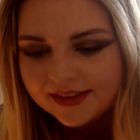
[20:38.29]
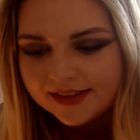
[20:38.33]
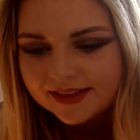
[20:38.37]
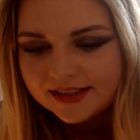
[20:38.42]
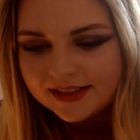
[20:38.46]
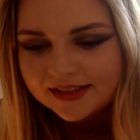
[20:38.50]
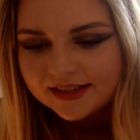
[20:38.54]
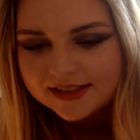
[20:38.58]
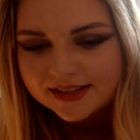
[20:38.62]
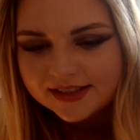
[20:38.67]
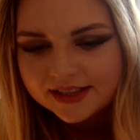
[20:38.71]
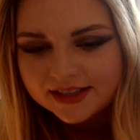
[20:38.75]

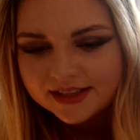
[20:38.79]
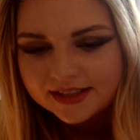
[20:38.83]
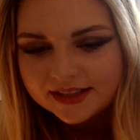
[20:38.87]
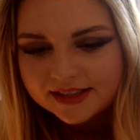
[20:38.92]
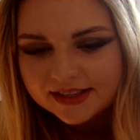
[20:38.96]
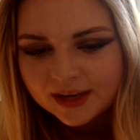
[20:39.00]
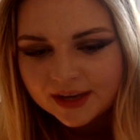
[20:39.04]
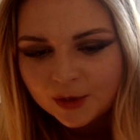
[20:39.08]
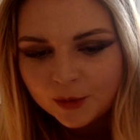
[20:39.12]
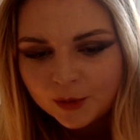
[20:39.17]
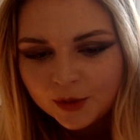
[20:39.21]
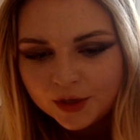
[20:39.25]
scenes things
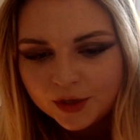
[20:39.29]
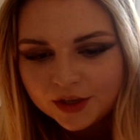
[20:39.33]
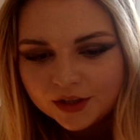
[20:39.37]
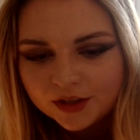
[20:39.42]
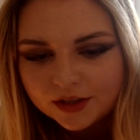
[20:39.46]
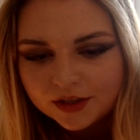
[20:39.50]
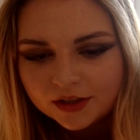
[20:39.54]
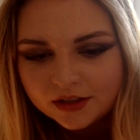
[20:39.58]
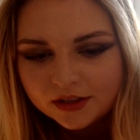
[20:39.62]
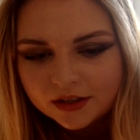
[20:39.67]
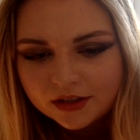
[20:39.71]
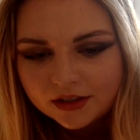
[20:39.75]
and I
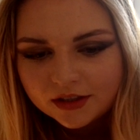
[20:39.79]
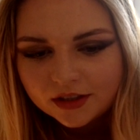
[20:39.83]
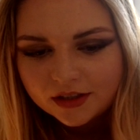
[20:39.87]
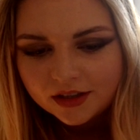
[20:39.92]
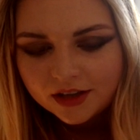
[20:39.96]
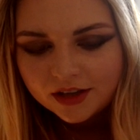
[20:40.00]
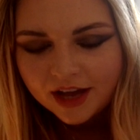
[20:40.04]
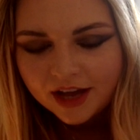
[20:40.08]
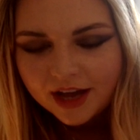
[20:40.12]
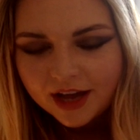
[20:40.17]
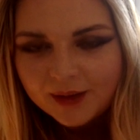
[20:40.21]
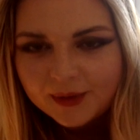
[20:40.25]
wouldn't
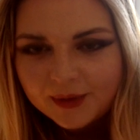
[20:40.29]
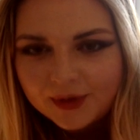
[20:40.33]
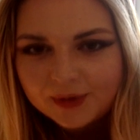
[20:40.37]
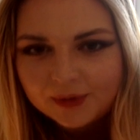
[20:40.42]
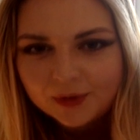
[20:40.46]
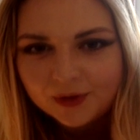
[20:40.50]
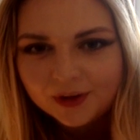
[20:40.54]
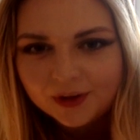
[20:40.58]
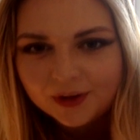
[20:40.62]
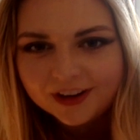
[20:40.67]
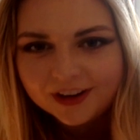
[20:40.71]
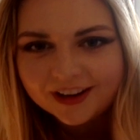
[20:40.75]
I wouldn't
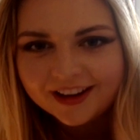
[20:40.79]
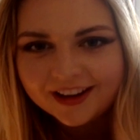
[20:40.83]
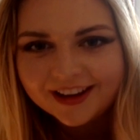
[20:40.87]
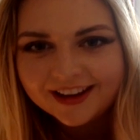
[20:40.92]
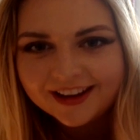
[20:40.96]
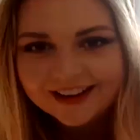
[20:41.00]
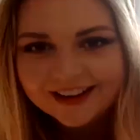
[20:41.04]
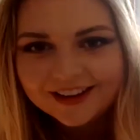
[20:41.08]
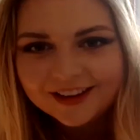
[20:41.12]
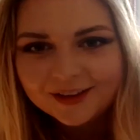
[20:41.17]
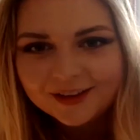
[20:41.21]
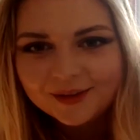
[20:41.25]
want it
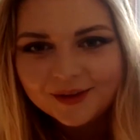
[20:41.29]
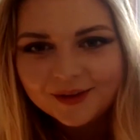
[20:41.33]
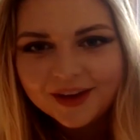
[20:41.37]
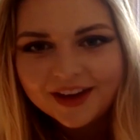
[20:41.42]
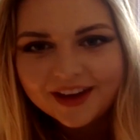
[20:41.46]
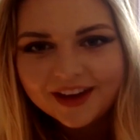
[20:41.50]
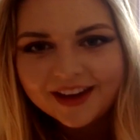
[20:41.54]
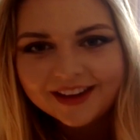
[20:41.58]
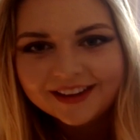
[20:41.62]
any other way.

───

_Activity:_
Can you retype every record above exactly, leaving out the pictures?

_Answer area:_
[20:38.29]
[20:38.33]
[20:38.37]
[20:38.42]
[20:38.46]
[20:38.50]
[20:38.54]
[20:38.58]
[20:38.62]
[20:38.67]
[20:38.71]
[20:38.75]

[20:38.79]
[20:38.83]
[20:38.87]
[20:38.92]
[20:38.96]
[20:39.00]
[20:39.04]
[20:39.08]
[20:39.12]
[20:39.17]
[20:39.21]
[20:39.25]
scenes things
[20:39.29]
[20:39.33]
[20:39.37]
[20:39.42]
[20:39.46]
[20:39.50]
[20:39.54]
[20:39.58]
[20:39.62]
[20:39.67]
[20:39.71]
[20:39.75]
and I
[20:39.79]
[20:39.83]
[20:39.87]
[20:39.92]
[20:39.96]
[20:40.00]
[20:40.04]
[20:40.08]
[20:40.12]
[20:40.17]
[20:40.21]
[20:40.25]
wouldn't
[20:40.29]
[20:40.33]
[20:40.37]
[20:40.42]
[20:40.46]
[20:40.50]
[20:40.54]
[20:40.58]
[20:40.62]
[20:40.67]
[20:40.71]
[20:40.75]
I wouldn't
[20:40.79]
[20:40.83]
[20:40.87]
[20:40.92]
[20:40.96]
[20:41.00]
[20:41.04]
[20:41.08]
[20:41.12]
[20:41.17]
[20:41.21]
[20:41.25]
want it
[20:41.29]
[20:41.33]
[20:41.37]
[20:41.42]
[20:41.46]
[20:41.50]
[20:41.54]
[20:41.58]
[20:41.62]
any other way.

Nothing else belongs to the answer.